Methods: computational methods and ethnography (NLP and DSNA, interpreted with domain specialist)
Period: January 2024 to January 2026
Resulting in two academic articles about diginetworks in war, and one methodological article
The Sahel has a history of mobility, where traders, nomadic pastoralists and moslim scholars created contacts over long distances. Since 2000 this mobile space has gradually become digitized. The mobile phone, that enabled people to call from person to person has been replaced by the smartphone. Digital communication via smartphones enables not only to make calls, but also to use social media platforms, gather information, and connect with various groups. Parallel to the digitization and increased usage of social media, numerous conflicts in the Sahel have developed: 2009 – Northern Nigeria, Niger Tchad with the advancement of Boko Haram; 2012 – the rebellion of Tuareg in Northern Mali that has led to the actual situation of violent chaos in Mali, Burkina Faso and Niger. In this sub project we concentrate on the role of the digital communication in this war. We follow the ideas developed in the book Radical War (Ford and Hoskins 2022) who link the participatory element of the smartphone, i.e. as hailed in the literature that it would open to digital democracy, participatory society, to warfare. Warfare has as well become participatory. We will unravel the ways the different Social Media platforms allow for such participation in warfare. Our questions are: 1. What is the relation between the growth or intensification of the uses of social media platforms and their mediation, and the development of war/conflict?; 2. Can we establish a link between information flows about war and the use of social media?; 3. How does the digital sphere of the war relate to other explanations of conflict and war?

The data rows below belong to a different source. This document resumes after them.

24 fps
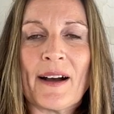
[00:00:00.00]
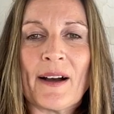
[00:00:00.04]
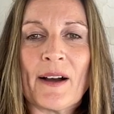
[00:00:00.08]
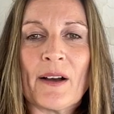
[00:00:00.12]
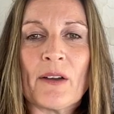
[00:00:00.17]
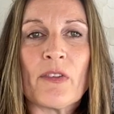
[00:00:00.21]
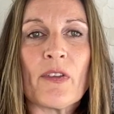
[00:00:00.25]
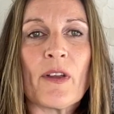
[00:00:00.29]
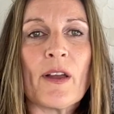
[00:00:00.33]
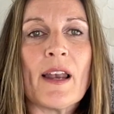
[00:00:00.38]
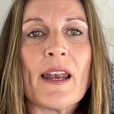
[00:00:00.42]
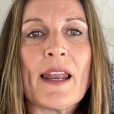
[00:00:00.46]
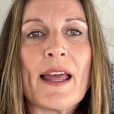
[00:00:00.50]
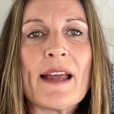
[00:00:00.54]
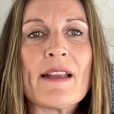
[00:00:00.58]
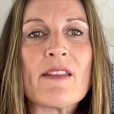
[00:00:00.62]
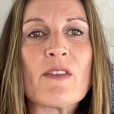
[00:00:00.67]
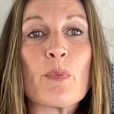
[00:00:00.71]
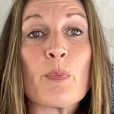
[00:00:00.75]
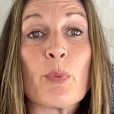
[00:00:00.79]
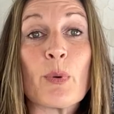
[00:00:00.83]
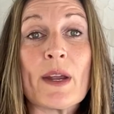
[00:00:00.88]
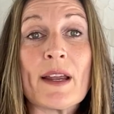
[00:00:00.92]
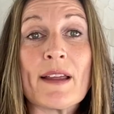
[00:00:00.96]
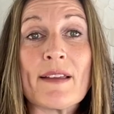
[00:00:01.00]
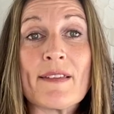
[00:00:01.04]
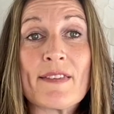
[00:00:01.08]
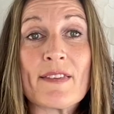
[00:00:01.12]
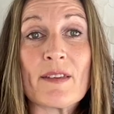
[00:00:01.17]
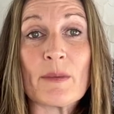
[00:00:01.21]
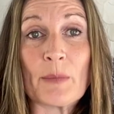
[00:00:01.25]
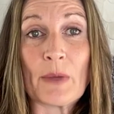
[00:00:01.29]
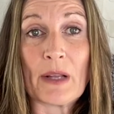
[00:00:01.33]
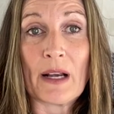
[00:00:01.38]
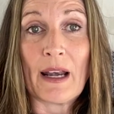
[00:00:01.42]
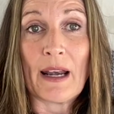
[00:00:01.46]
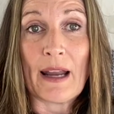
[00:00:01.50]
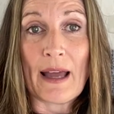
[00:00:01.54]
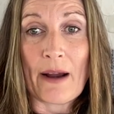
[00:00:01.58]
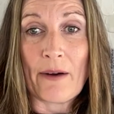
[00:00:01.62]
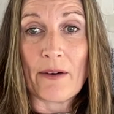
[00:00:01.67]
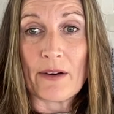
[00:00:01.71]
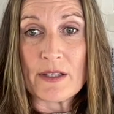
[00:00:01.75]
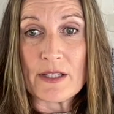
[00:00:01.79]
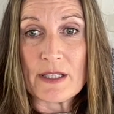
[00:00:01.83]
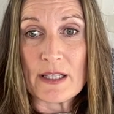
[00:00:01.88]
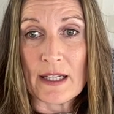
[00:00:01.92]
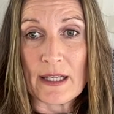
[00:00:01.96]
So let's bring some
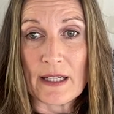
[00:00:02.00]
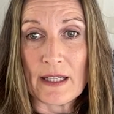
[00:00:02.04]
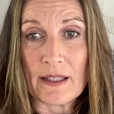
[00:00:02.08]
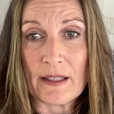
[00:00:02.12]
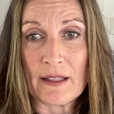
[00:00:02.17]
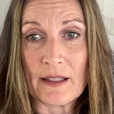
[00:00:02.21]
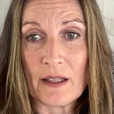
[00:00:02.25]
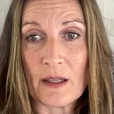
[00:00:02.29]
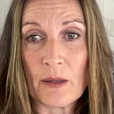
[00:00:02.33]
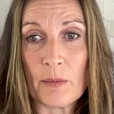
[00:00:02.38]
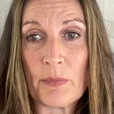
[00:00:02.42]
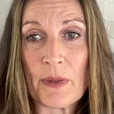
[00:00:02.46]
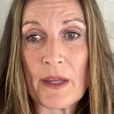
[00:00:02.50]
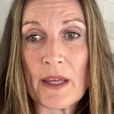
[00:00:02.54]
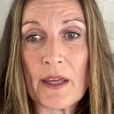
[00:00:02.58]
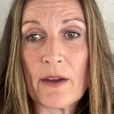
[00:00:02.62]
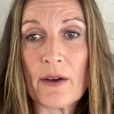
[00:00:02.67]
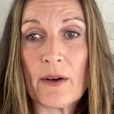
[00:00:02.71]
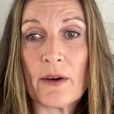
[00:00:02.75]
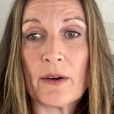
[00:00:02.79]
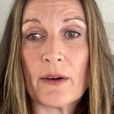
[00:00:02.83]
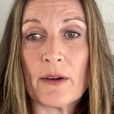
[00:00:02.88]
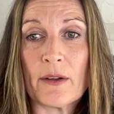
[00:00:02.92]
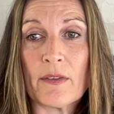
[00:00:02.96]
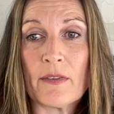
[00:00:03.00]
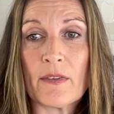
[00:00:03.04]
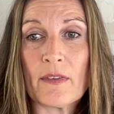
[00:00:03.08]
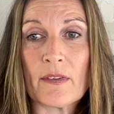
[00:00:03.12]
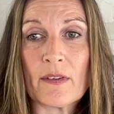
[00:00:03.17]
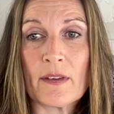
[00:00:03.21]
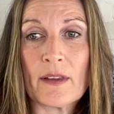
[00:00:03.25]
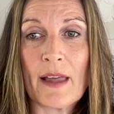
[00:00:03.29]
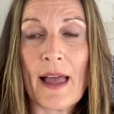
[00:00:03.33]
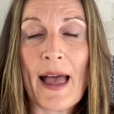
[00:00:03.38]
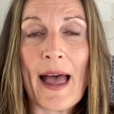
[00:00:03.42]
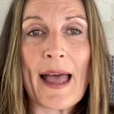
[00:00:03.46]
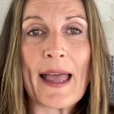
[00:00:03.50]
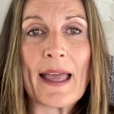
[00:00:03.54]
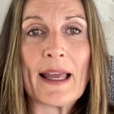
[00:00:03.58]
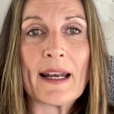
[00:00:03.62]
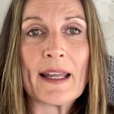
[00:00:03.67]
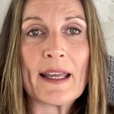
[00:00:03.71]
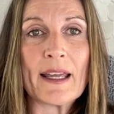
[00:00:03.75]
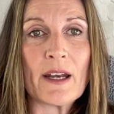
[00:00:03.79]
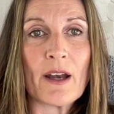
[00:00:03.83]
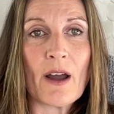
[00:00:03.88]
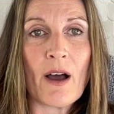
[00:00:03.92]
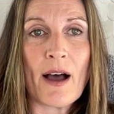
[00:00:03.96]
clarity because Hayley
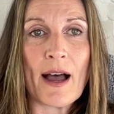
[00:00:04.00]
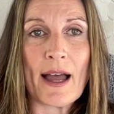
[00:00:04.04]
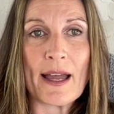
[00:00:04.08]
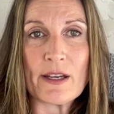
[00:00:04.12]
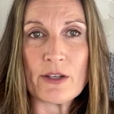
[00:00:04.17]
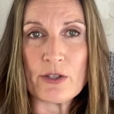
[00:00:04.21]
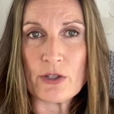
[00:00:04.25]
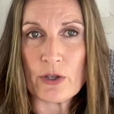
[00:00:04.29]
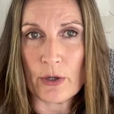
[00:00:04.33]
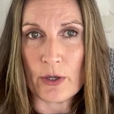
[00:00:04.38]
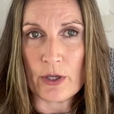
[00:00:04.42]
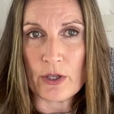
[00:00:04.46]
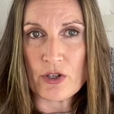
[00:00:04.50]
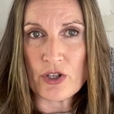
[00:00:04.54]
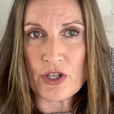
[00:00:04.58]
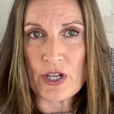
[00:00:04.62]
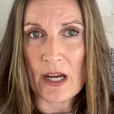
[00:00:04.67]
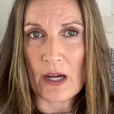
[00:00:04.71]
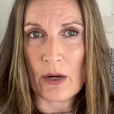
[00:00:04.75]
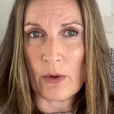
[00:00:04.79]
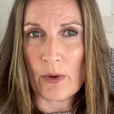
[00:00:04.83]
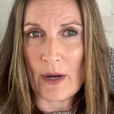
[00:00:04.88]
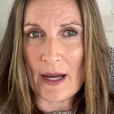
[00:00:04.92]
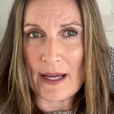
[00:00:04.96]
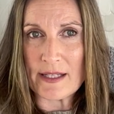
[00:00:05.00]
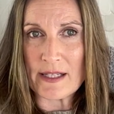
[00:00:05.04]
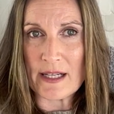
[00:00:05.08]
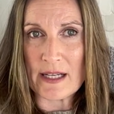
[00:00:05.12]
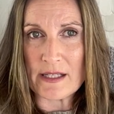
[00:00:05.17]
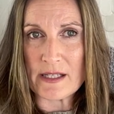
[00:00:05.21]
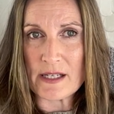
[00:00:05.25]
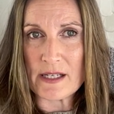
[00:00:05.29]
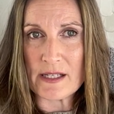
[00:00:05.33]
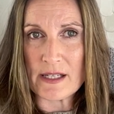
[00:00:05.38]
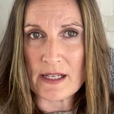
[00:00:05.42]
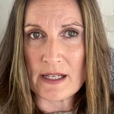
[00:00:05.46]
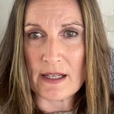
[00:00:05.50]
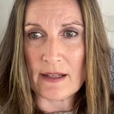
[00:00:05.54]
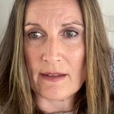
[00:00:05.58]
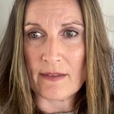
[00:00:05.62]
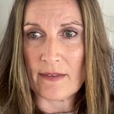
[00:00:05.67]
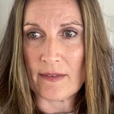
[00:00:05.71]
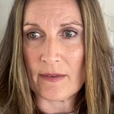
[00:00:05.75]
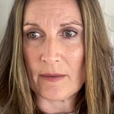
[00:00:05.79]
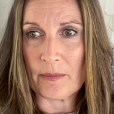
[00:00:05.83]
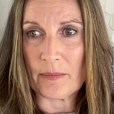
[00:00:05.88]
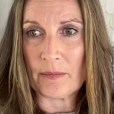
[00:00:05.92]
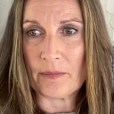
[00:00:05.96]
and I don't channel
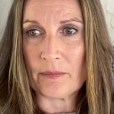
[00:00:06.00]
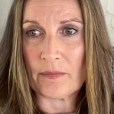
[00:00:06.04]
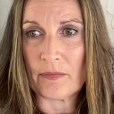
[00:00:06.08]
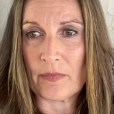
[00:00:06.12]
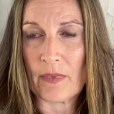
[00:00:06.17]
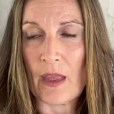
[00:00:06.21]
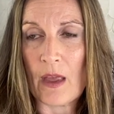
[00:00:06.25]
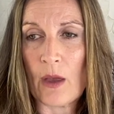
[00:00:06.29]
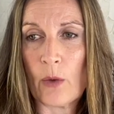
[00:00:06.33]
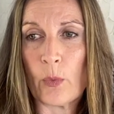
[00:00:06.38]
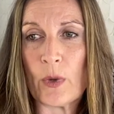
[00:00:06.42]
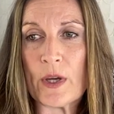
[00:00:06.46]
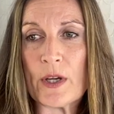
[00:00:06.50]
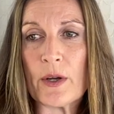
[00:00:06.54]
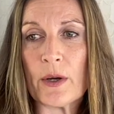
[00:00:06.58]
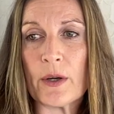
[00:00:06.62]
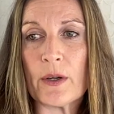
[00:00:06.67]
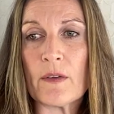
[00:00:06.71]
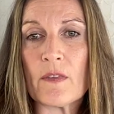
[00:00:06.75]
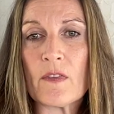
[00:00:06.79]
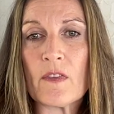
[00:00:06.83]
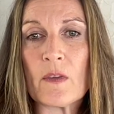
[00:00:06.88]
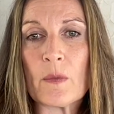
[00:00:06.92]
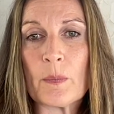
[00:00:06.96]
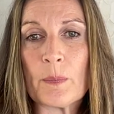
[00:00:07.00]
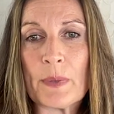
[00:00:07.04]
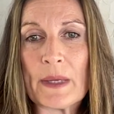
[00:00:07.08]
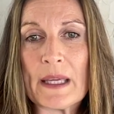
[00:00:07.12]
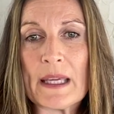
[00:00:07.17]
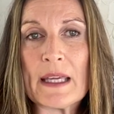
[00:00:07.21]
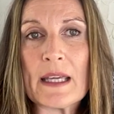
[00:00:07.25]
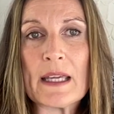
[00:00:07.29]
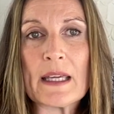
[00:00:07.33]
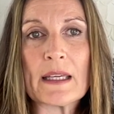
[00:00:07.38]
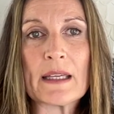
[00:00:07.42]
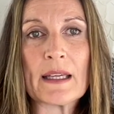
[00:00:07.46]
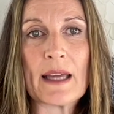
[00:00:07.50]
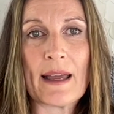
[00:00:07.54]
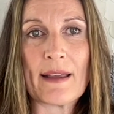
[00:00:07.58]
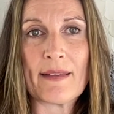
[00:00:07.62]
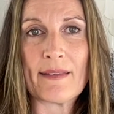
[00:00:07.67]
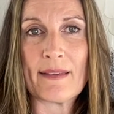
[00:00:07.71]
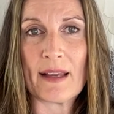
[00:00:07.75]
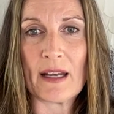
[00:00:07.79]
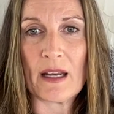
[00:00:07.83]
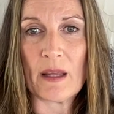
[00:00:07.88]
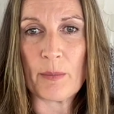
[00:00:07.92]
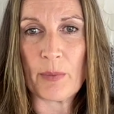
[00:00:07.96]
identities. We don't speak as
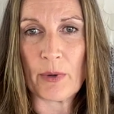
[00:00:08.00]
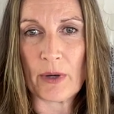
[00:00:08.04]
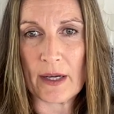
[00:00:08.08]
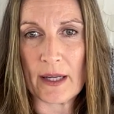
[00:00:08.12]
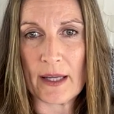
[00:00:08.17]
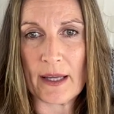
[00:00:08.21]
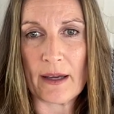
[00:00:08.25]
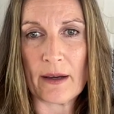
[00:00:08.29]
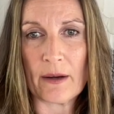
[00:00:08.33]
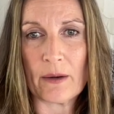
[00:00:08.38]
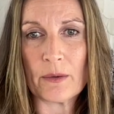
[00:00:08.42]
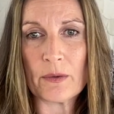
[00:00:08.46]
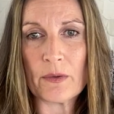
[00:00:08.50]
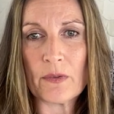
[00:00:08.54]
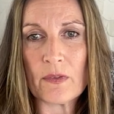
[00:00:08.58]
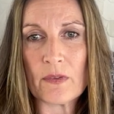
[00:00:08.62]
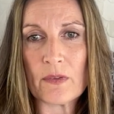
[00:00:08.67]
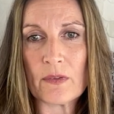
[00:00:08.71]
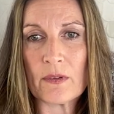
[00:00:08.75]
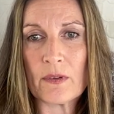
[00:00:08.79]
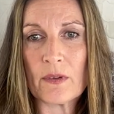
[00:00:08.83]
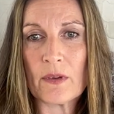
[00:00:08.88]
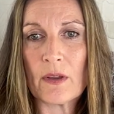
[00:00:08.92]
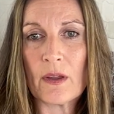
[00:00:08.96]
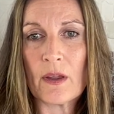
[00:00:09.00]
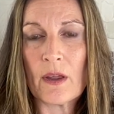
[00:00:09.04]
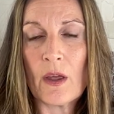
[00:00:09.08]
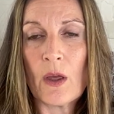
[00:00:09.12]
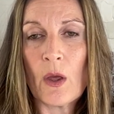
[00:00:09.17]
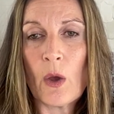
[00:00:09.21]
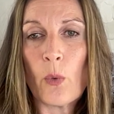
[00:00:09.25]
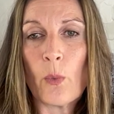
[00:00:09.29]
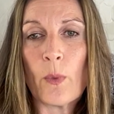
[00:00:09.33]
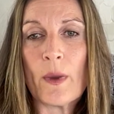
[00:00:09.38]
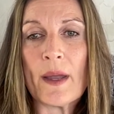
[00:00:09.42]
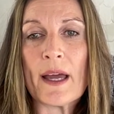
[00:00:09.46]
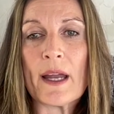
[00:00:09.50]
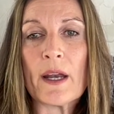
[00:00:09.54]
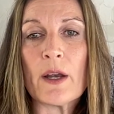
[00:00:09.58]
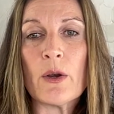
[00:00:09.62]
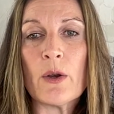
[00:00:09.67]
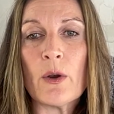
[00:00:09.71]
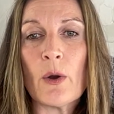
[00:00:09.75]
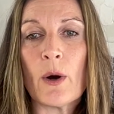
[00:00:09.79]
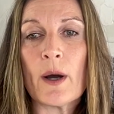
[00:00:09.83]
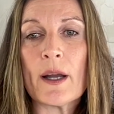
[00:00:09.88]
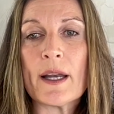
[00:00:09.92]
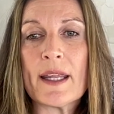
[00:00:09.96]
anybody else. We are
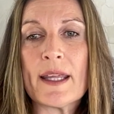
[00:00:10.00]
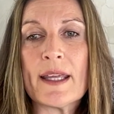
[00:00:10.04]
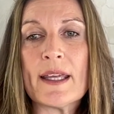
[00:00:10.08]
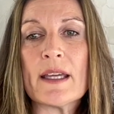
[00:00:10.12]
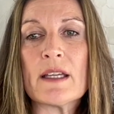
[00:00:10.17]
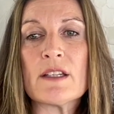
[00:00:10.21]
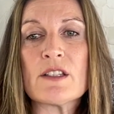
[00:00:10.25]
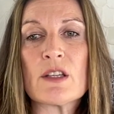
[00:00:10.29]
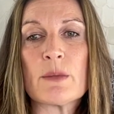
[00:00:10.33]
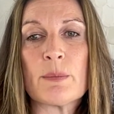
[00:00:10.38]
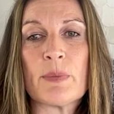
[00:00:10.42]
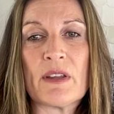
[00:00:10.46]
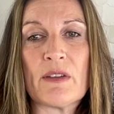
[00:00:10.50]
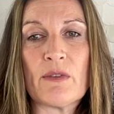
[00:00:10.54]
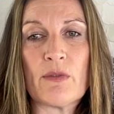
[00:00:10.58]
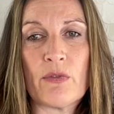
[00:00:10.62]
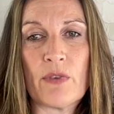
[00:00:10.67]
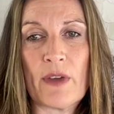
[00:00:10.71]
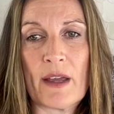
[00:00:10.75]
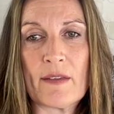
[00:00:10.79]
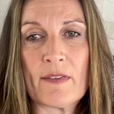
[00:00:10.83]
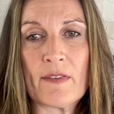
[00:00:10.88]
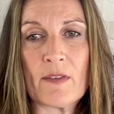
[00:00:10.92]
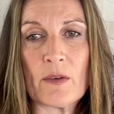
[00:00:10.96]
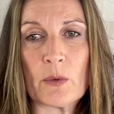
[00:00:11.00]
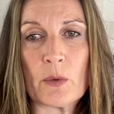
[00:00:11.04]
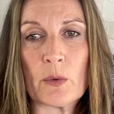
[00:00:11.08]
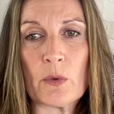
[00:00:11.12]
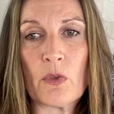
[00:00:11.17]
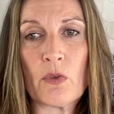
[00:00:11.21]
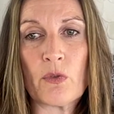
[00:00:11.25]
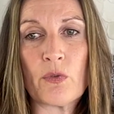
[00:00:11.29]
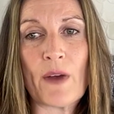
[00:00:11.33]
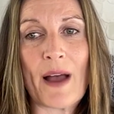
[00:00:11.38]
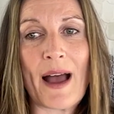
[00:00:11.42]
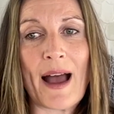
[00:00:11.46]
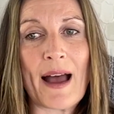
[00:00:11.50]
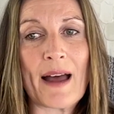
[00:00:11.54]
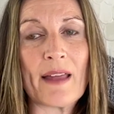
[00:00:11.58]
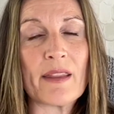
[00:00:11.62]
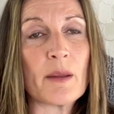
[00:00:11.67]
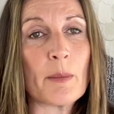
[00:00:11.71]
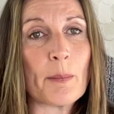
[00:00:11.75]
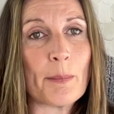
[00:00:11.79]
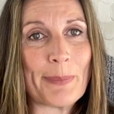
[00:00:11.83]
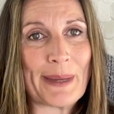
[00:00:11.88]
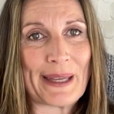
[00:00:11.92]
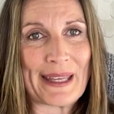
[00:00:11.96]
not here to be vessels for
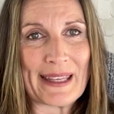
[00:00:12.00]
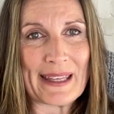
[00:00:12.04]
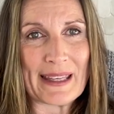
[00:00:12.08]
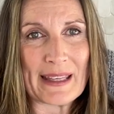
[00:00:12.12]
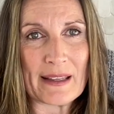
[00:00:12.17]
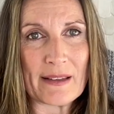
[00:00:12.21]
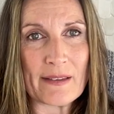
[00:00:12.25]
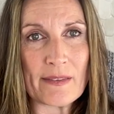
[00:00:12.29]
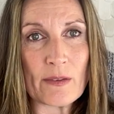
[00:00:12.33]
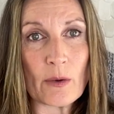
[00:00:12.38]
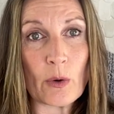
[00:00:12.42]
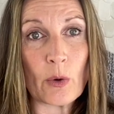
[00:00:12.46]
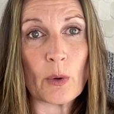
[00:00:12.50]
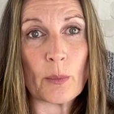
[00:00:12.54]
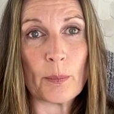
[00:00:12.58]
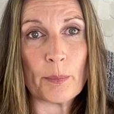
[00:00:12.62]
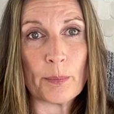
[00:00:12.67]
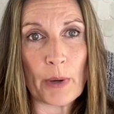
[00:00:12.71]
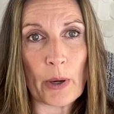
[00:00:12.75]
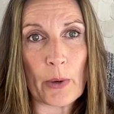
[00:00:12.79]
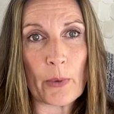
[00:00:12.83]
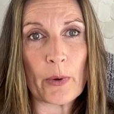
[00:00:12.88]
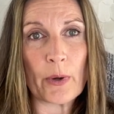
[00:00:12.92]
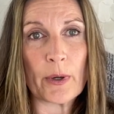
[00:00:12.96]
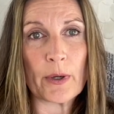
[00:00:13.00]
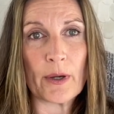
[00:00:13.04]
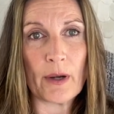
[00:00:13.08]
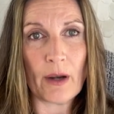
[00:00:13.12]
other beings or borrowed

Our approach will be primarily quantitative following computational methods, such as Dynamic Social Network Analysis (DSNA) and Natural Language Processing (NLP). We will establish the Sahel networks for Telegram, Facebook, Tik Tok, and WhatsApp social media platforms. The starting point will be the data that are already available through ethnographic research on the ground. Through social media analysis, we will look how information on conflict flows, is used and is reported. In the last step we will try to establish the linkage between social media use and conflict.